The former commander-in-chief sent another message in a milk bottle, as if it were a disposition of battle.
“Second window from the corner on the square has been open for two days and even at night. Windows 7 and 8 by the main entrance are also always open. The room is occupied by the commandant and the assistants who make up the inner guard at any given moment. There are 13 men armed with rifles, revolvers, and bombs.… The commandant and his assistant come in to see us whenever they like. The guard on duty makes the rounds of the house at night twice an hour.… There is one machine gun on the balcony and another under the balcony—in the event of a disturbance. Opposite our windows on the other side of the street the guard is staying in a little house. There are 50 men. From each guard post there is a bell to the commandant’s room and a wire to the guard quarters and other points.”
These bells … they would ring that night, their last night.
“Inform us,” concluded Nicholas, “as to whether we shall be able to take our people with us.”
As always, he carefully recorded everything, revealing the secret of this plot.
Nicholas’s diary:
“14 [27] June. Our dear Marie turned 19 .… The weather was the same, tropical. 26 degrees [79°F] in the shade, and 24 [75°F] in the rooms. It is even hard to bear!… Spent an uneasy night and kept vigil fully dressed. All this because a few days ago we received two letters, one after the other, telling us to prepare to be abducted by some loyal people! The days have passed, though, and nothing has happened, and the waiting and uncertainty have been very trying.”
Now in his diary he testified before the entire world “about a monarchist plot for the purposes of the family’s escape and liberation.”
Alix was more cautious: her entry for June 27 does not say a word about the letters or a plot. But she was waiting. Oh, how she was waiting—for the next night. She listened to the nighttime silence.

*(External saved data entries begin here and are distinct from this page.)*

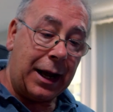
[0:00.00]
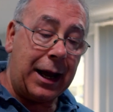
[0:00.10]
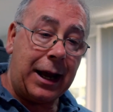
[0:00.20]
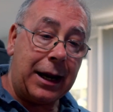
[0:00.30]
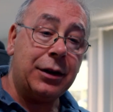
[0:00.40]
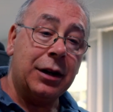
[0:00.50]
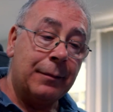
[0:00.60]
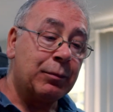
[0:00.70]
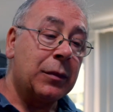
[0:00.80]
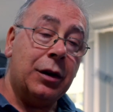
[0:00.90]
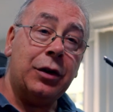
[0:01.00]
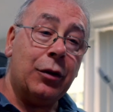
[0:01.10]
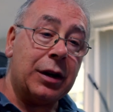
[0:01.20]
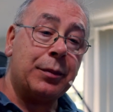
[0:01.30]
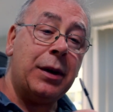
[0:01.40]
And the
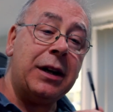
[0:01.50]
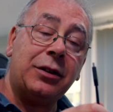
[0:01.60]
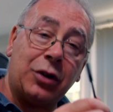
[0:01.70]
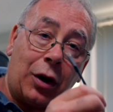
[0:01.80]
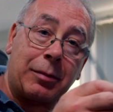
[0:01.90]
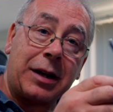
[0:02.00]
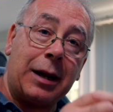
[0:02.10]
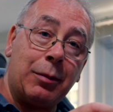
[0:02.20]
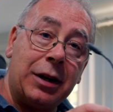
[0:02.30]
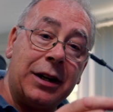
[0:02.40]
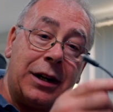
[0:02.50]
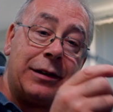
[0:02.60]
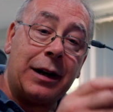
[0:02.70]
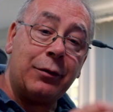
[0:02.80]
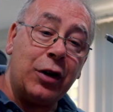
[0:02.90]
USB type cabling at
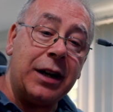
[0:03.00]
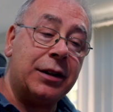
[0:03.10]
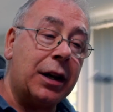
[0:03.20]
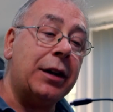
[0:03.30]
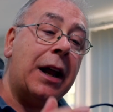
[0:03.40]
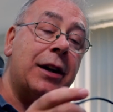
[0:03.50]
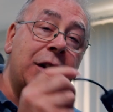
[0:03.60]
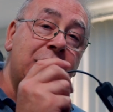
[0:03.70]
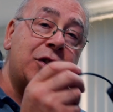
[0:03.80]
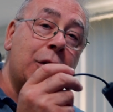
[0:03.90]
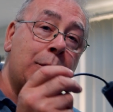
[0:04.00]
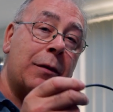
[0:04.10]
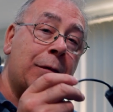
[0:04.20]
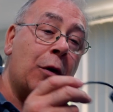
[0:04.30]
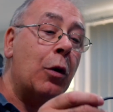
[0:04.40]
the other end. Now, this should
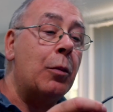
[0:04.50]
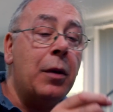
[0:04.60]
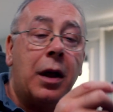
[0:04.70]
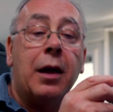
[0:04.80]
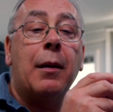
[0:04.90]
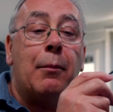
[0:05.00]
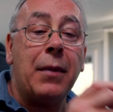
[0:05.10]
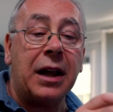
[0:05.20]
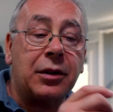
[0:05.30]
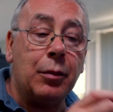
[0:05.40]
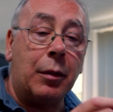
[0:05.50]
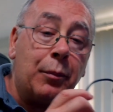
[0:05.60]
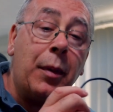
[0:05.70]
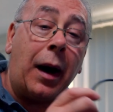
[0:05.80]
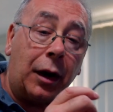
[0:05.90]
perform maximum,
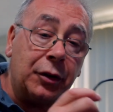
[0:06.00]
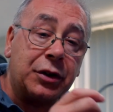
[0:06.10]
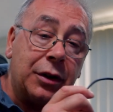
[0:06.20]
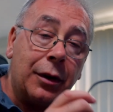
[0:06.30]
but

As if someone were mocking them, instead of the rustle of plotters stealing up, through the open window:
“June 15 (28). Friday. At night we heard under our windows the guard strictly ordered to watch every movement in our window.”
WHO WROTE IT?
Seventy years later I am sitting in the Central State Archive of the October Revolution.
The archive file on my desk: “The Family of the (Former) Tsar Nicholas the Second 1918–1920.”

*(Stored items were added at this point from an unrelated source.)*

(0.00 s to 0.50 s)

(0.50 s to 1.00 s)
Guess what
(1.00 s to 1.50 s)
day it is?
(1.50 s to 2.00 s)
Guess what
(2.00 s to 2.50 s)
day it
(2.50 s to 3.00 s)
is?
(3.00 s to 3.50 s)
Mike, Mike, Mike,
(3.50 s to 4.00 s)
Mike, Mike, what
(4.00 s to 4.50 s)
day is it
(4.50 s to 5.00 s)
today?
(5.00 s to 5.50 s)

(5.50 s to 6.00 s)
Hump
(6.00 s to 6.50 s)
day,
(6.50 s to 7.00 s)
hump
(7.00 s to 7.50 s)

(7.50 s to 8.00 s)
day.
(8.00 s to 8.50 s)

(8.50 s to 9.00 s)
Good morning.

For a very long time—seventy years—this thin little file has not been released. I am one of the first (the very first perhaps) to see it upon its declassification. We shall return to its astonishing contents more than once. I will spend many hours alone with this bloody file!
In the middle of it I find the same letters signed “An officer” and once sent to the Ipatiev house in a milk bottle. They would become one of the grounds for the execution of the Romanov family.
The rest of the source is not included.